▸ **WORK TO BE COMPLETED**: From the listing below, output the lines between the one with "[0:00.00-0:01.00]" and the one with "[0:10.00-0:11.00]", including those two, and nothing else. Pictures are not copied.

=== Section Start ===

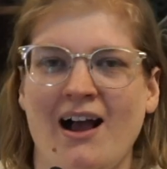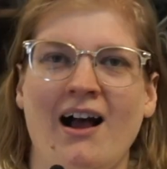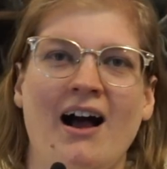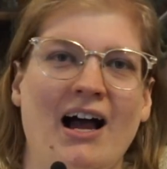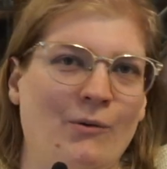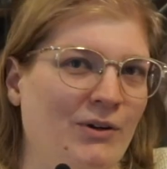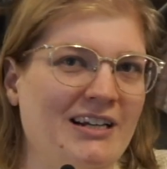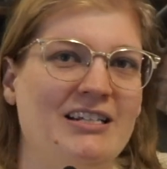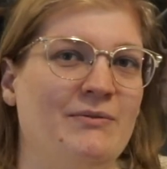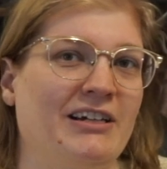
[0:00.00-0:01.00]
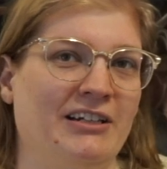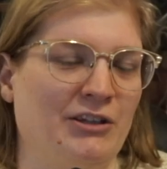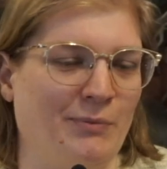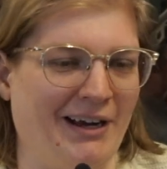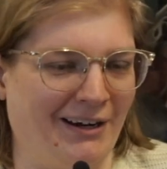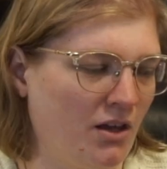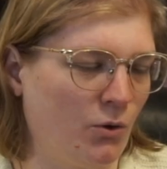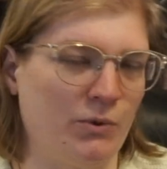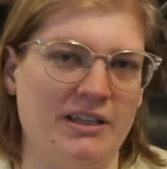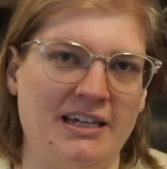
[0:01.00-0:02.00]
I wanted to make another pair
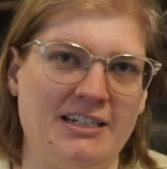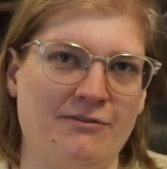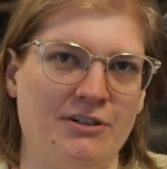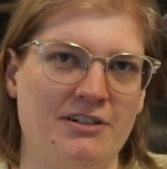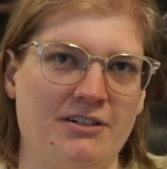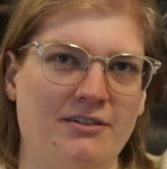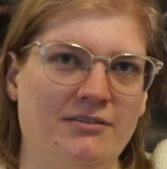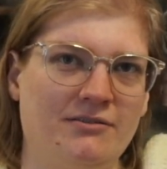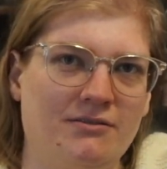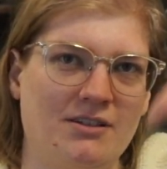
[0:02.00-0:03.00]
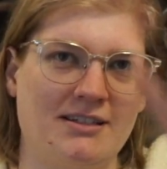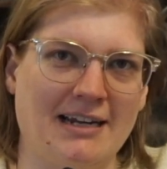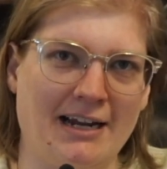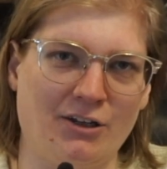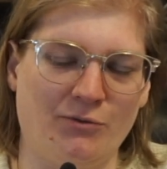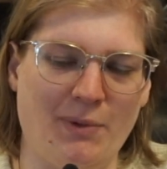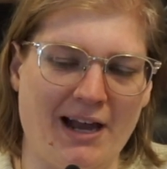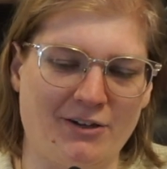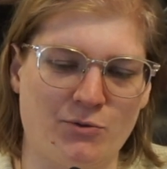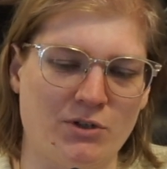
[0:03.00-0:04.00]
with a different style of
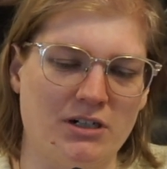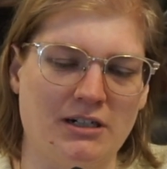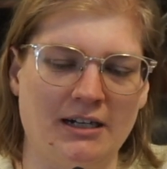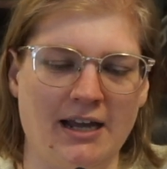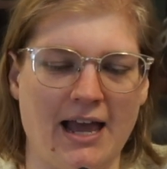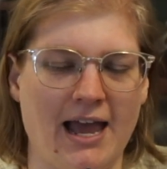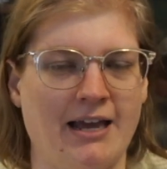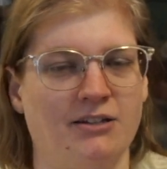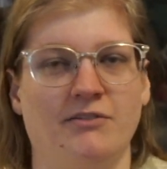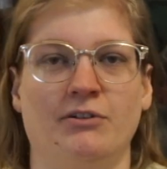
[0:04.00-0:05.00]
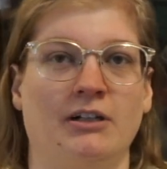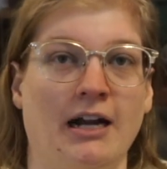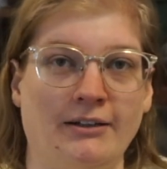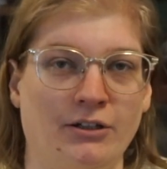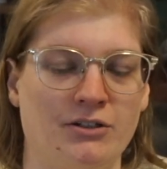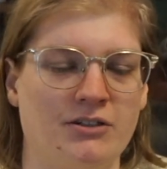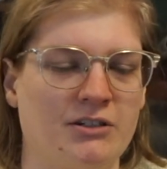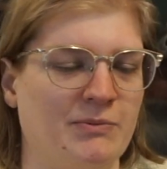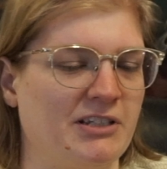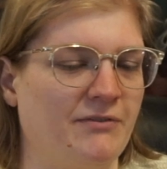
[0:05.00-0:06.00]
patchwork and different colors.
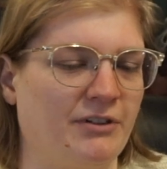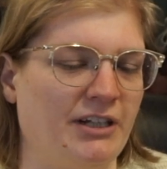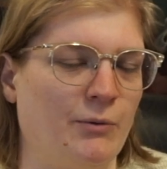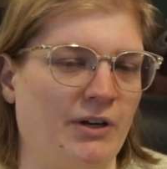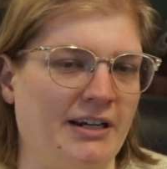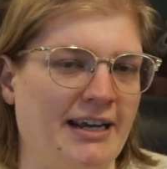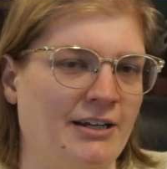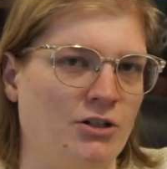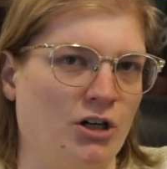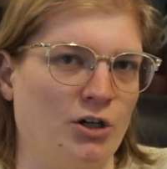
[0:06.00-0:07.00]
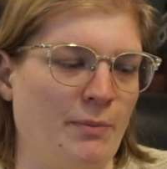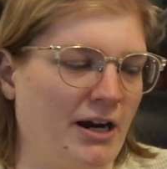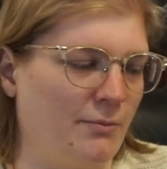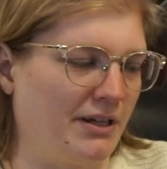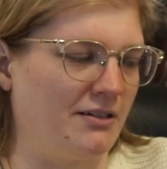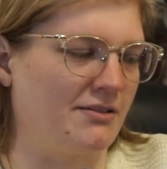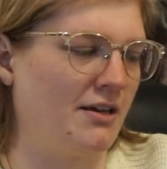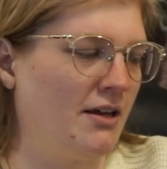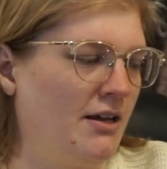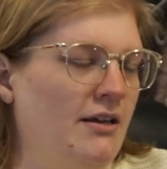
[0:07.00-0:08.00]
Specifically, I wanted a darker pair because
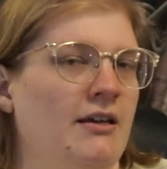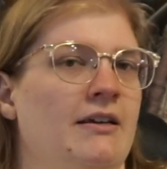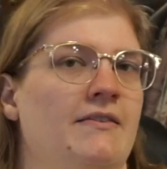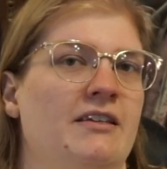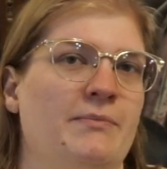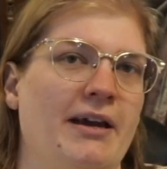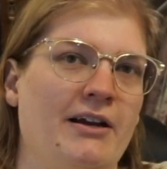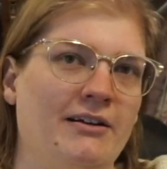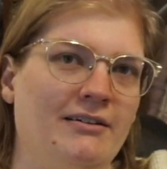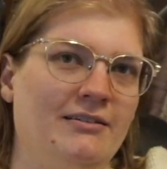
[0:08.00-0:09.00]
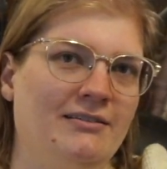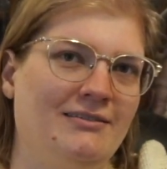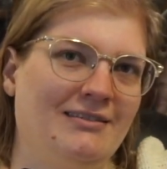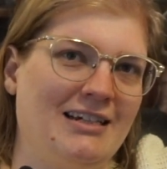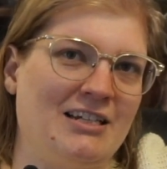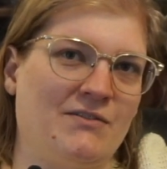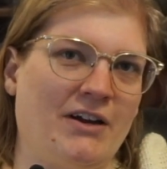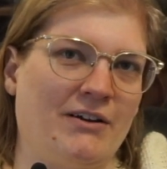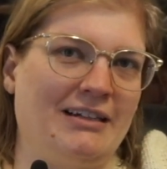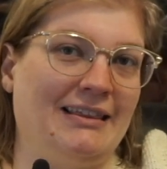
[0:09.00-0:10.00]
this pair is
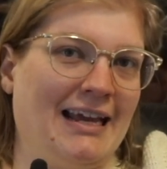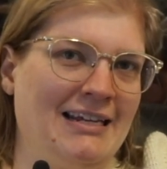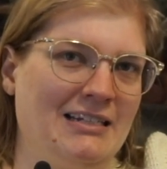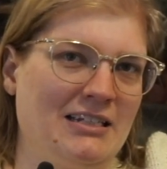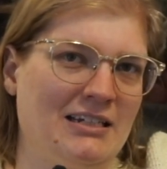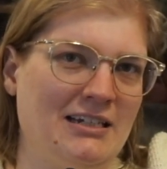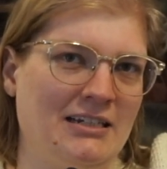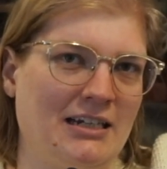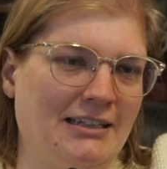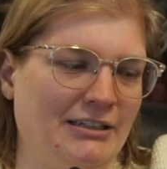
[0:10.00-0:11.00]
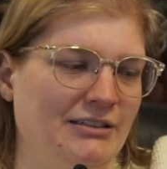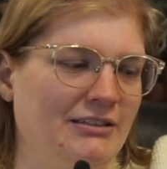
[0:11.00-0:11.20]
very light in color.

=== Section End ===
=== Section Start ===

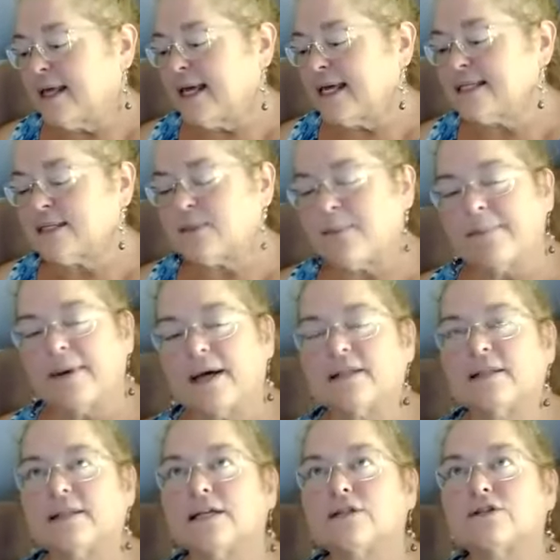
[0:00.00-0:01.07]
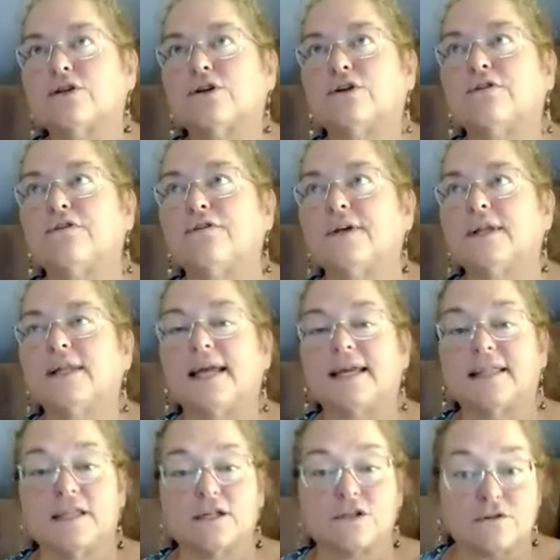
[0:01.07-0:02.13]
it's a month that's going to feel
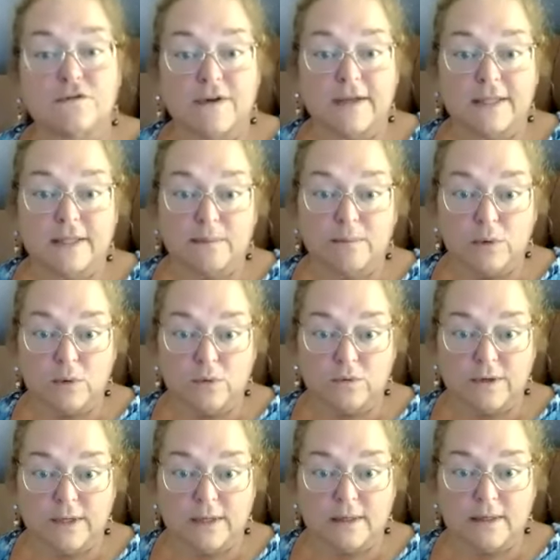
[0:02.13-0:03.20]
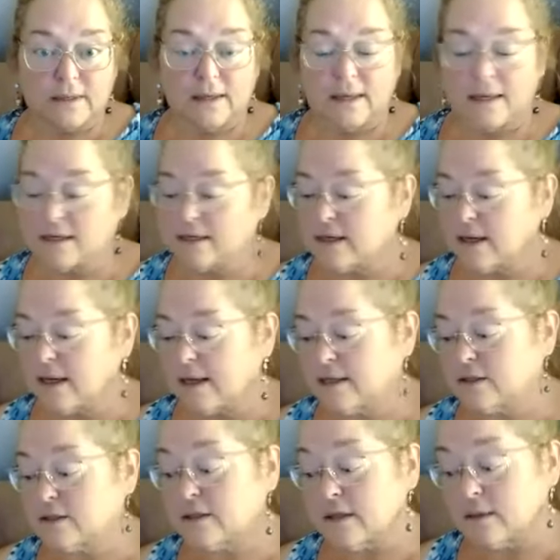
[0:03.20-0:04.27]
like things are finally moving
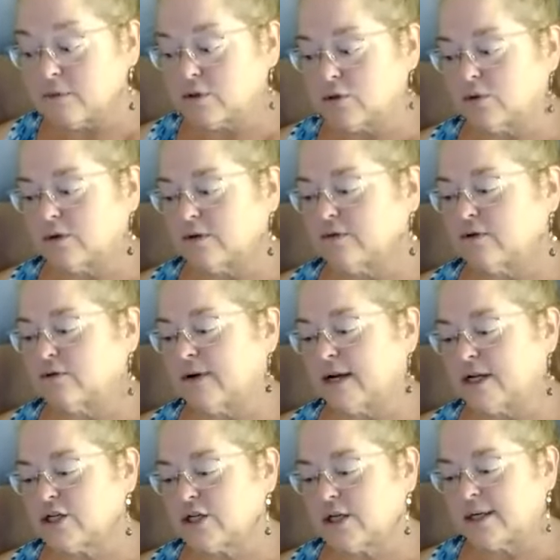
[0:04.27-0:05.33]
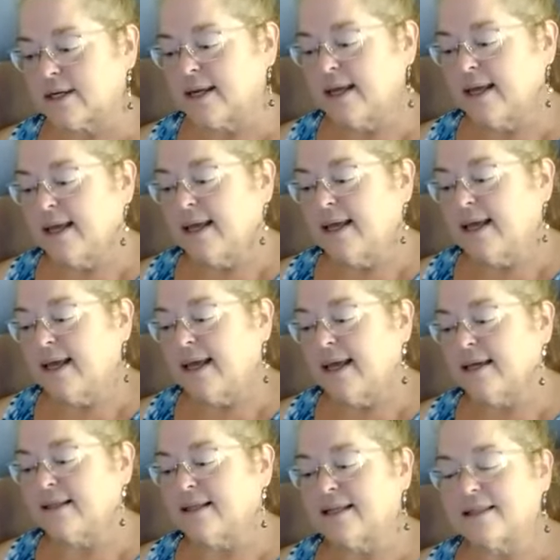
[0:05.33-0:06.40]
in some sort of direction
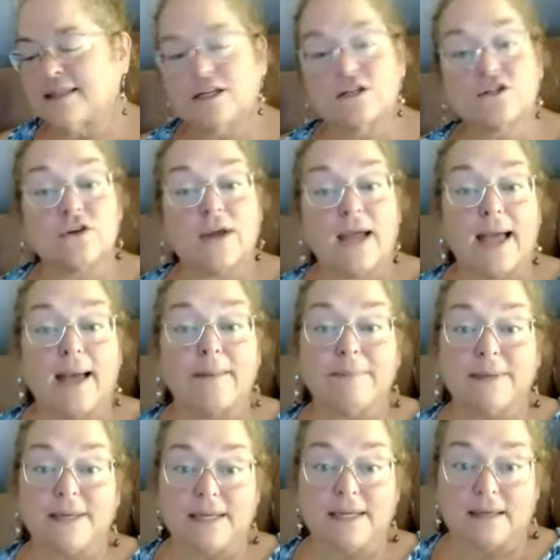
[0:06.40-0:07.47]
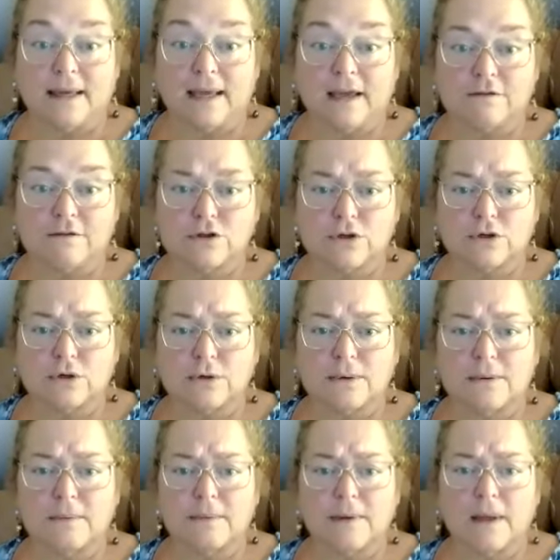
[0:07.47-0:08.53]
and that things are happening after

=== Section End ===

▸ **SOLUTION**:
[0:00.00-0:01.00]
[0:01.00-0:02.00]
I wanted to make another pair
[0:02.00-0:03.00]
[0:03.00-0:04.00]
with a different style of
[0:04.00-0:05.00]
[0:05.00-0:06.00]
patchwork and different colors.
[0:06.00-0:07.00]
[0:07.00-0:08.00]
Specifically, I wanted a darker pair because
[0:08.00-0:09.00]
[0:09.00-0:10.00]
this pair is
[0:10.00-0:11.00]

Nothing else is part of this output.